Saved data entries

::::

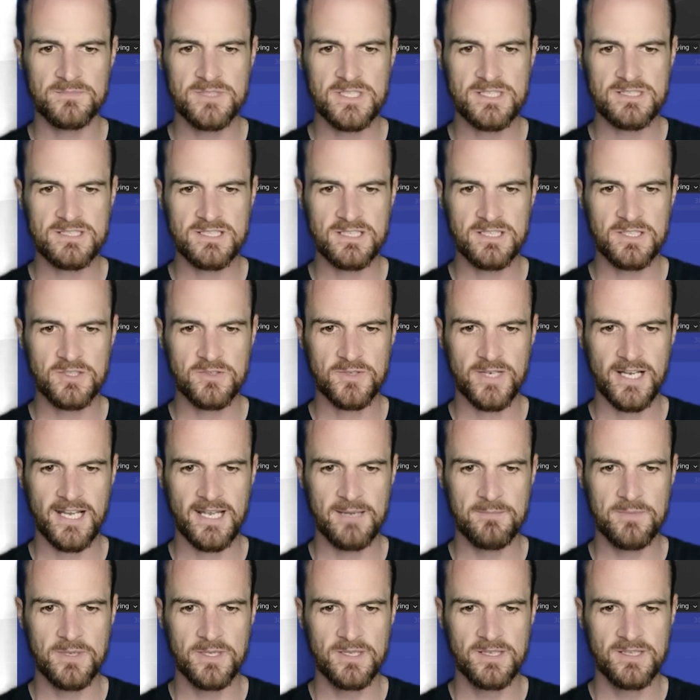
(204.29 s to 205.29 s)
I'm just going to
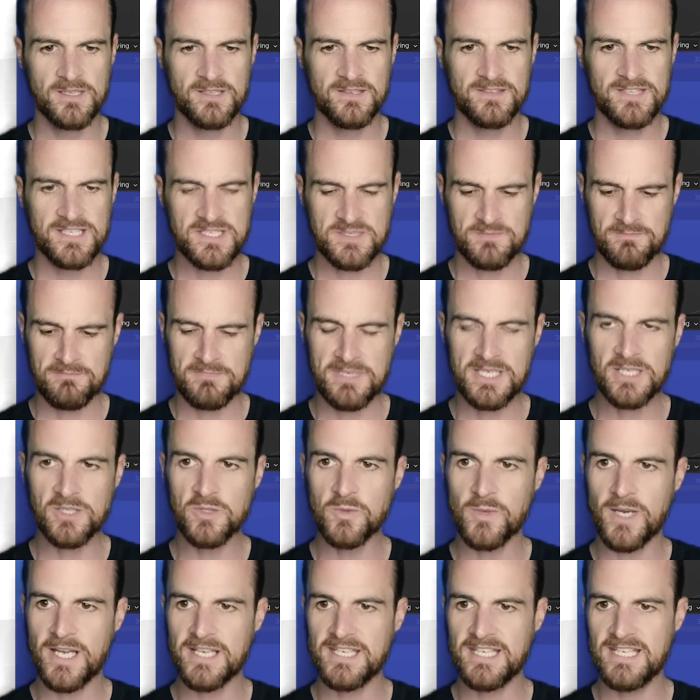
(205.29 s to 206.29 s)
grab this
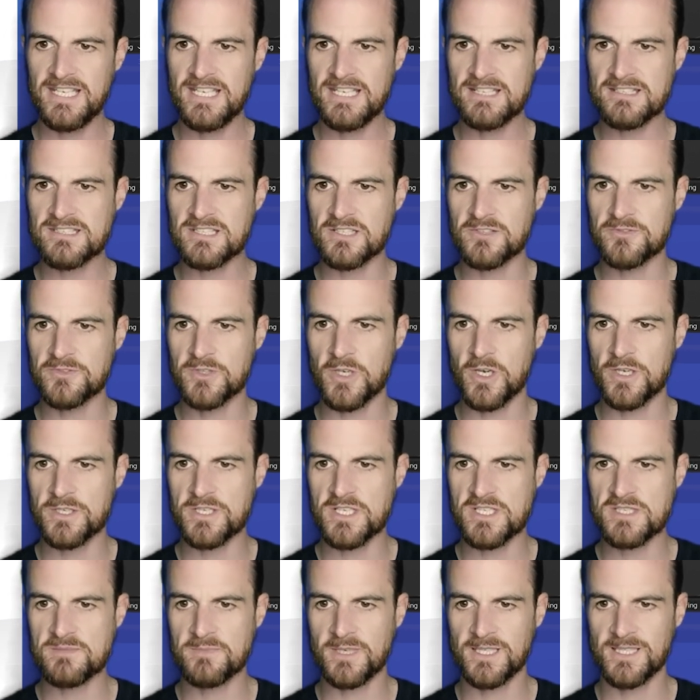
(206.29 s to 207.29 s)
middle one here. So I've
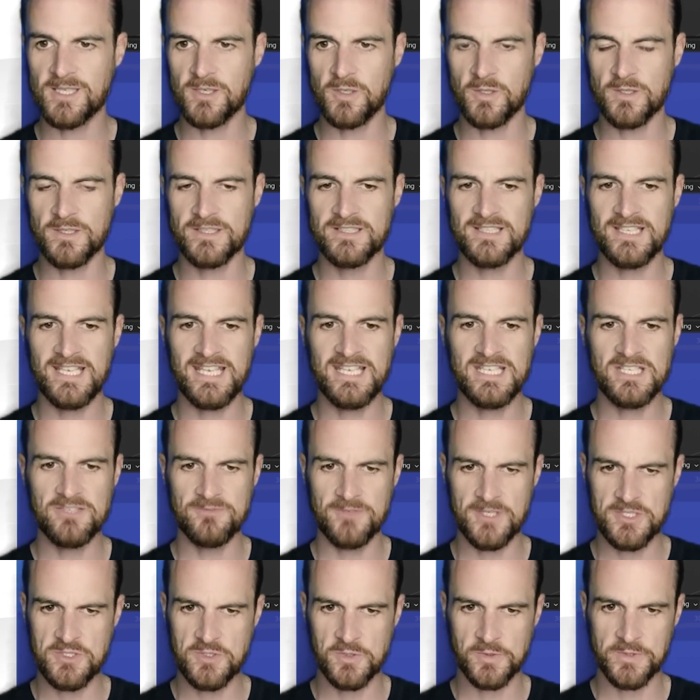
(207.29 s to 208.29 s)
gone into my little
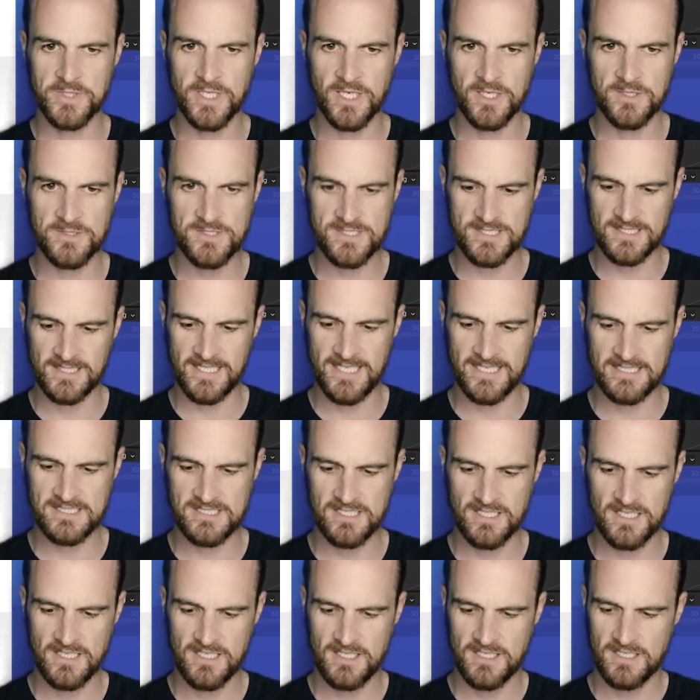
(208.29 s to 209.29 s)
individual node
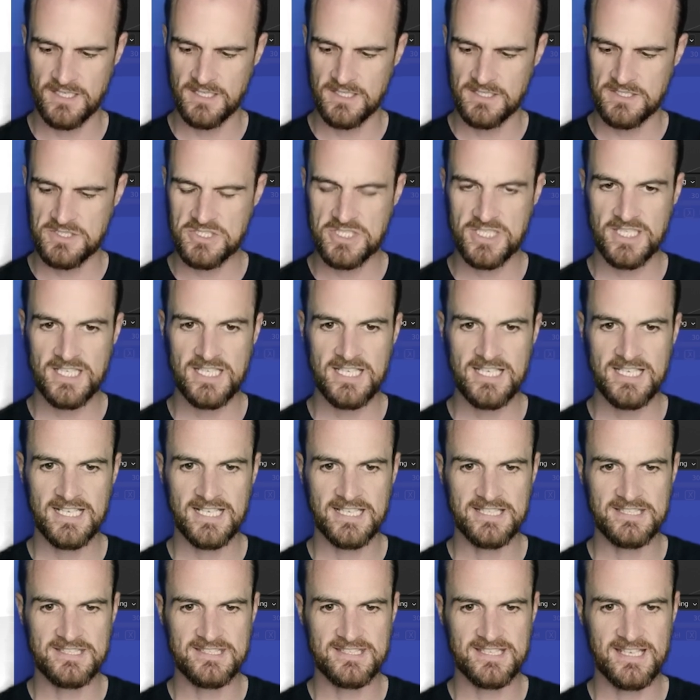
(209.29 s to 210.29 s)
select,
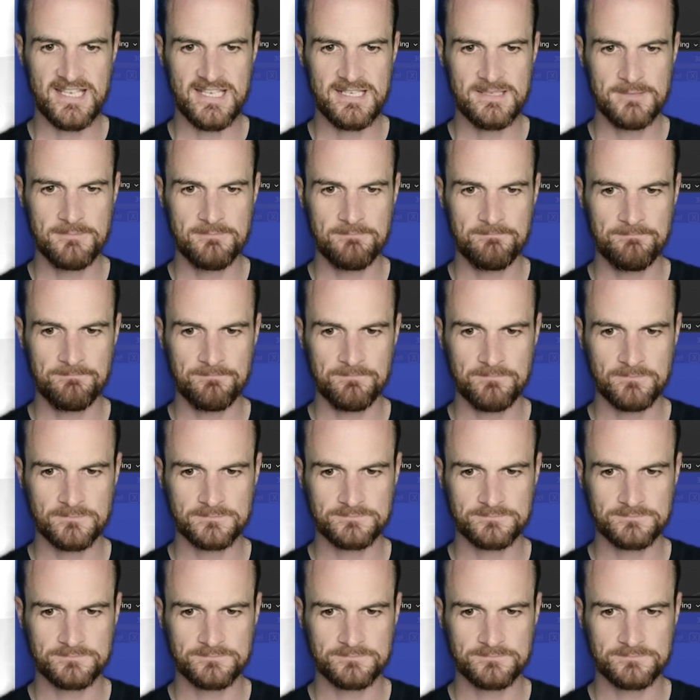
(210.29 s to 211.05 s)
G and Z.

::::

### Problem
The required output is each line above restated verbatim, with all images omitted.

### Result of the exercise
(204.29 s to 205.29 s)
I'm just going to
(205.29 s to 206.29 s)
grab this
(206.29 s to 207.29 s)
middle one here. So I've
(207.29 s to 208.29 s)
gone into my little
(208.29 s to 209.29 s)
individual node
(209.29 s to 210.29 s)
select,
(210.29 s to 211.05 s)
G and Z.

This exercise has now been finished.